Modification of Si morphology in the microstructure of recycled Al alloys by spray forming and by the Electric Resistance Sintering (ERS) process

Abstract

Aluminum alloys intended for casting applications primarily use silicon as the main alloying element, which is the main responsible for increasing the fluidity of the liquid. The elements present in casting alloys play an important role in the behavior of the material, and it is also possible to add Cu, Mg, Mn and Zn. In this project, copper is used as one of the main alloying elements, which allows the alloy to undergo solution and precipitation heat treatment, thereby enhancing the mechanical properties of the material. The manganese is responsible for assisting in the modification of the iron-rich intermetallic phase, minimizing the formation of the beta phase in favor of the alpha phase, which exhibits a less detrimental morphology. The spray forming technique performed in the original project enabled the fabrication of two hypoeutectic Al-Si alloys contaminated with Fe, with different silicon contents. In one of the alloys, Fe-P was added to evaluate its effect on the microstructure of the alloys processed by spray forming.
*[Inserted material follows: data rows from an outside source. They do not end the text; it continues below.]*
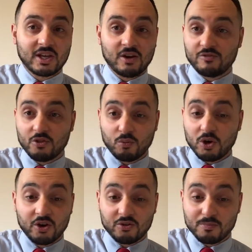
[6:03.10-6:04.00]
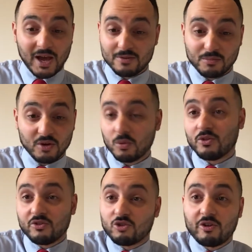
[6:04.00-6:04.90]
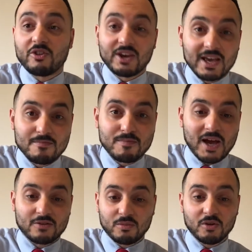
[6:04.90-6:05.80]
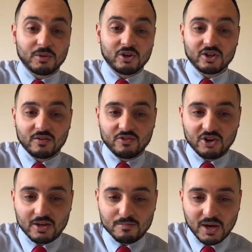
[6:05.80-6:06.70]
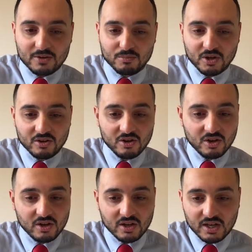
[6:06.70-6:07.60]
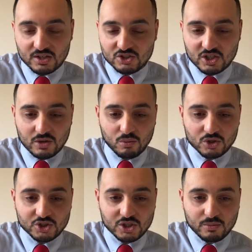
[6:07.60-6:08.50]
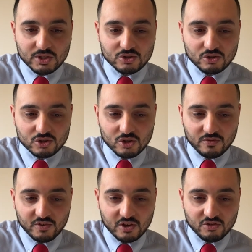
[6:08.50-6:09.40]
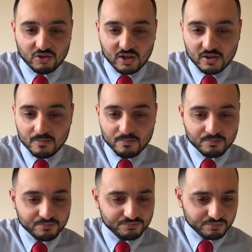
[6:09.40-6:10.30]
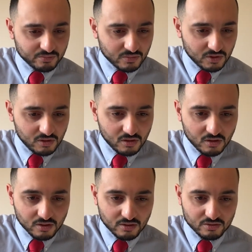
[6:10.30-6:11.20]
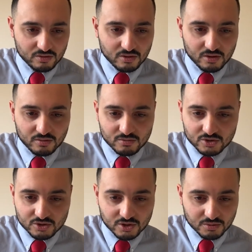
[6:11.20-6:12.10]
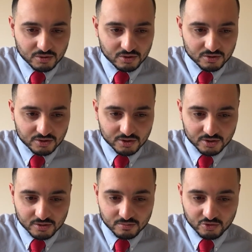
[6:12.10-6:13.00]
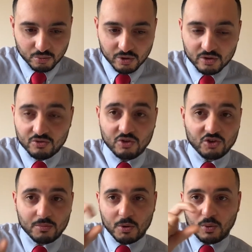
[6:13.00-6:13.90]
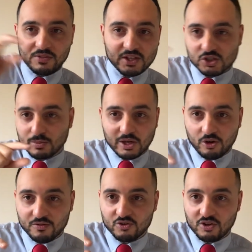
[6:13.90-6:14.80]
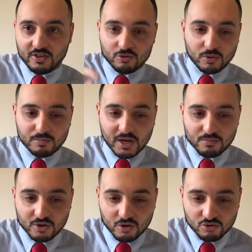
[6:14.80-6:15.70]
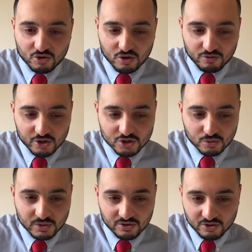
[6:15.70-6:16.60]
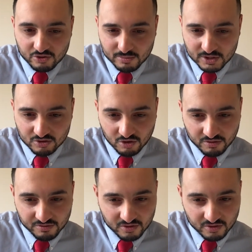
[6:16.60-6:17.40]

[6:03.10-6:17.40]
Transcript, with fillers: out for the word Padma, well, the, sorry, the name Padma, be looking out for the name Padma and seeing what she went on. So the first thing yeah, did she go on? Um, so it's, it's going to be when they split off, isn't it? That's when Padma goes on her ride. So when did they split off?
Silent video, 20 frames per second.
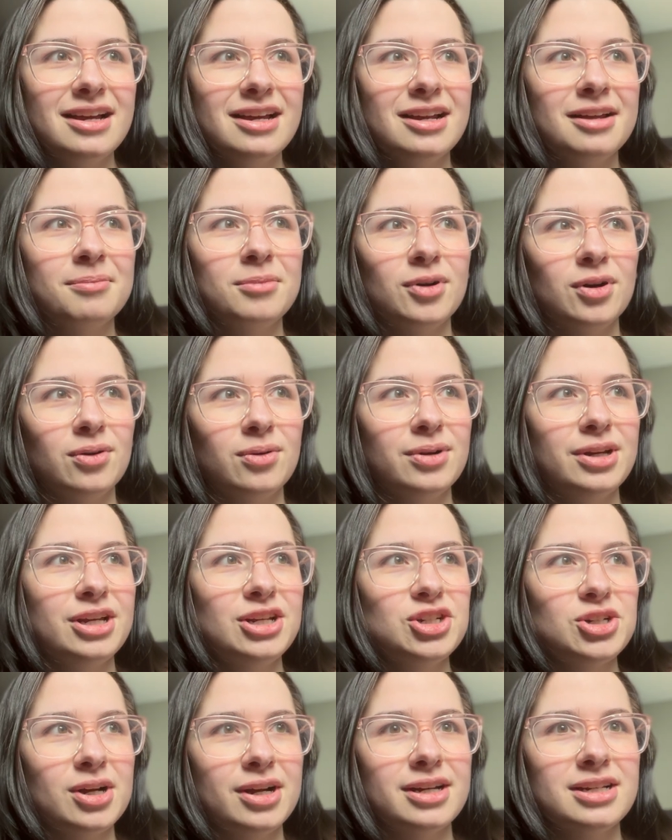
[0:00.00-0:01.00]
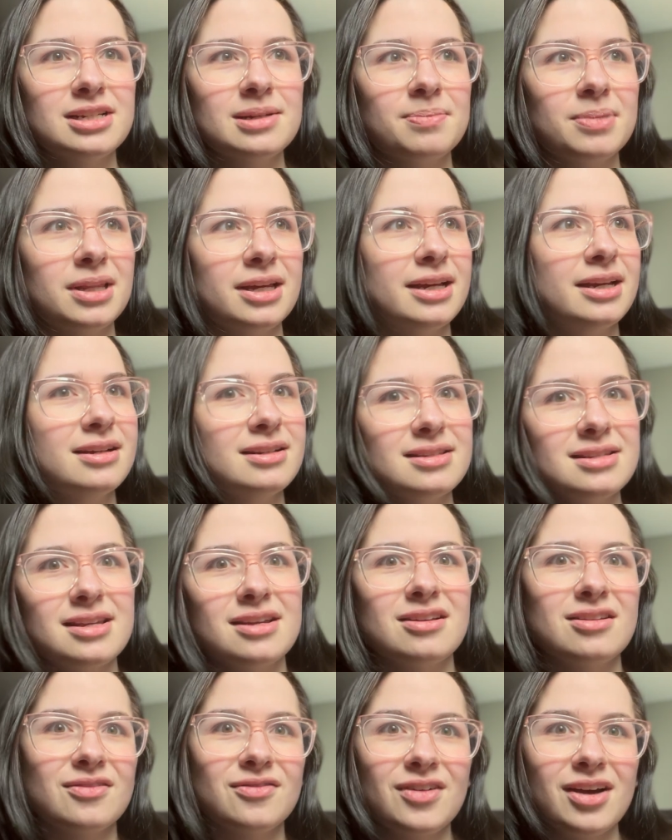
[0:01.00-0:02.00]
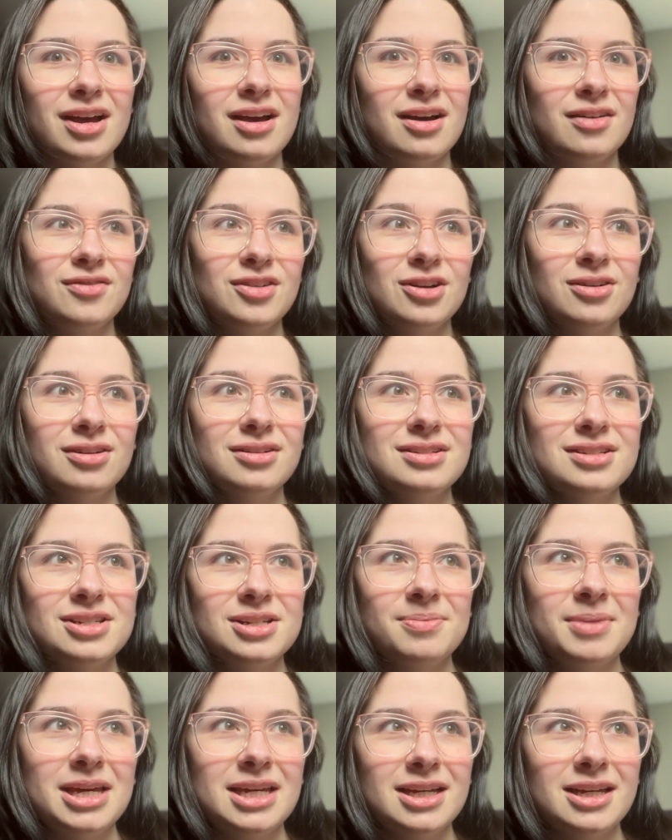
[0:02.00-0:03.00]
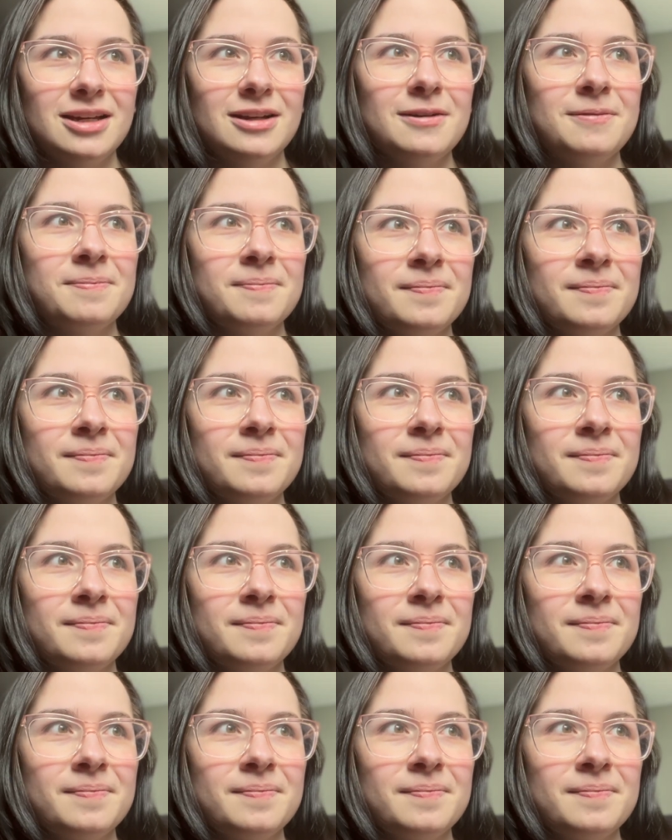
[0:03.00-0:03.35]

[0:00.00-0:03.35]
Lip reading: and I'm already trying to plan seeing if I have yarn to make it.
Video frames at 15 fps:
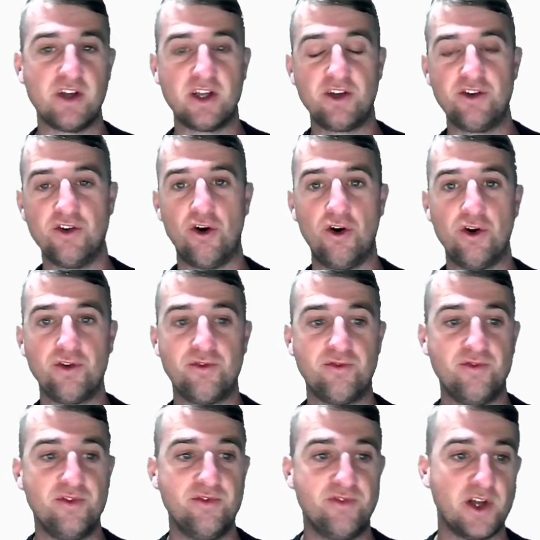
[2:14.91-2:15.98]

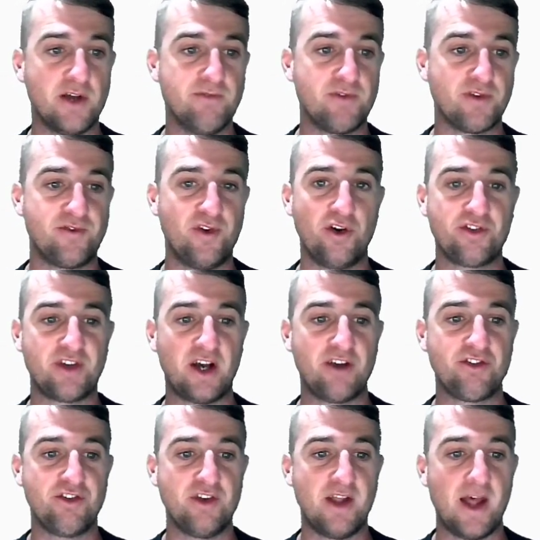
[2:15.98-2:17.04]
ignored the, the
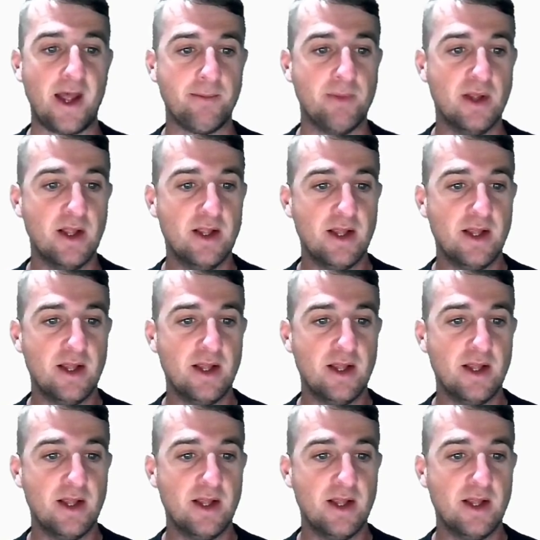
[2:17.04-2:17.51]
Forsage name,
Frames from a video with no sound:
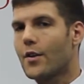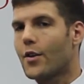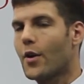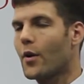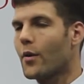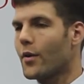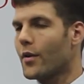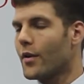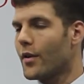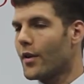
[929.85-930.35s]

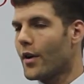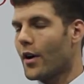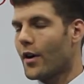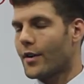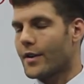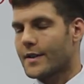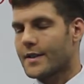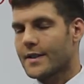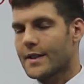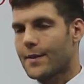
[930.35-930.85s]
don't
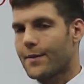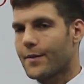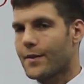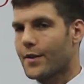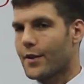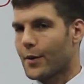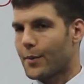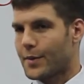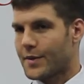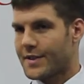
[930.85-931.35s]
aren't asleep
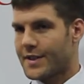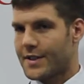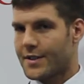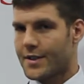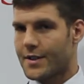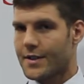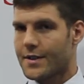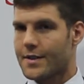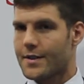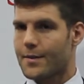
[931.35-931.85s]
during
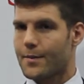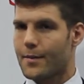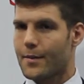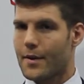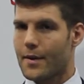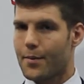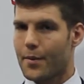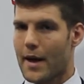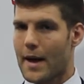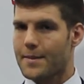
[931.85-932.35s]
procedures,
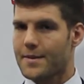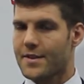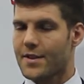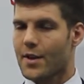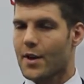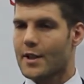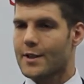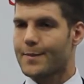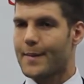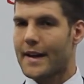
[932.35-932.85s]
perhaps in
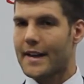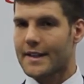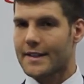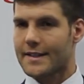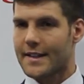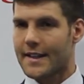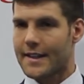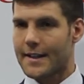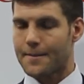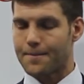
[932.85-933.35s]
the cosmetic
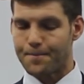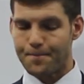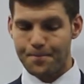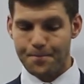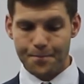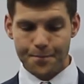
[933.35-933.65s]
setting,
The main idea was to compare the changes in the morphology of the presented phases (specially the Si particles) with the addition of Fe-P. From the results, it was observed that the silicon particles were smaller and more evenly distributed in the system with P addition. From the spray forming technique, overspray powder is produced as a result of the atomization process. The objective of this research internship abroad project is to observe whether the microstructural refinement will be maintained under a different advanced processing conditions using the overspray powder as feedstock. For this purpose, the Electric Resistance Sintering (ERS) method has been proposed. This route will be used to process the samples using the recycled powder from the spray forming technique, focusing on observing the morphology of silicon particles and the porosity. In this project, the processing parameters will be studied and defined one that maximize the properties. Mechanical testing and nanoindentation testing will be carried out for the most promising conditions.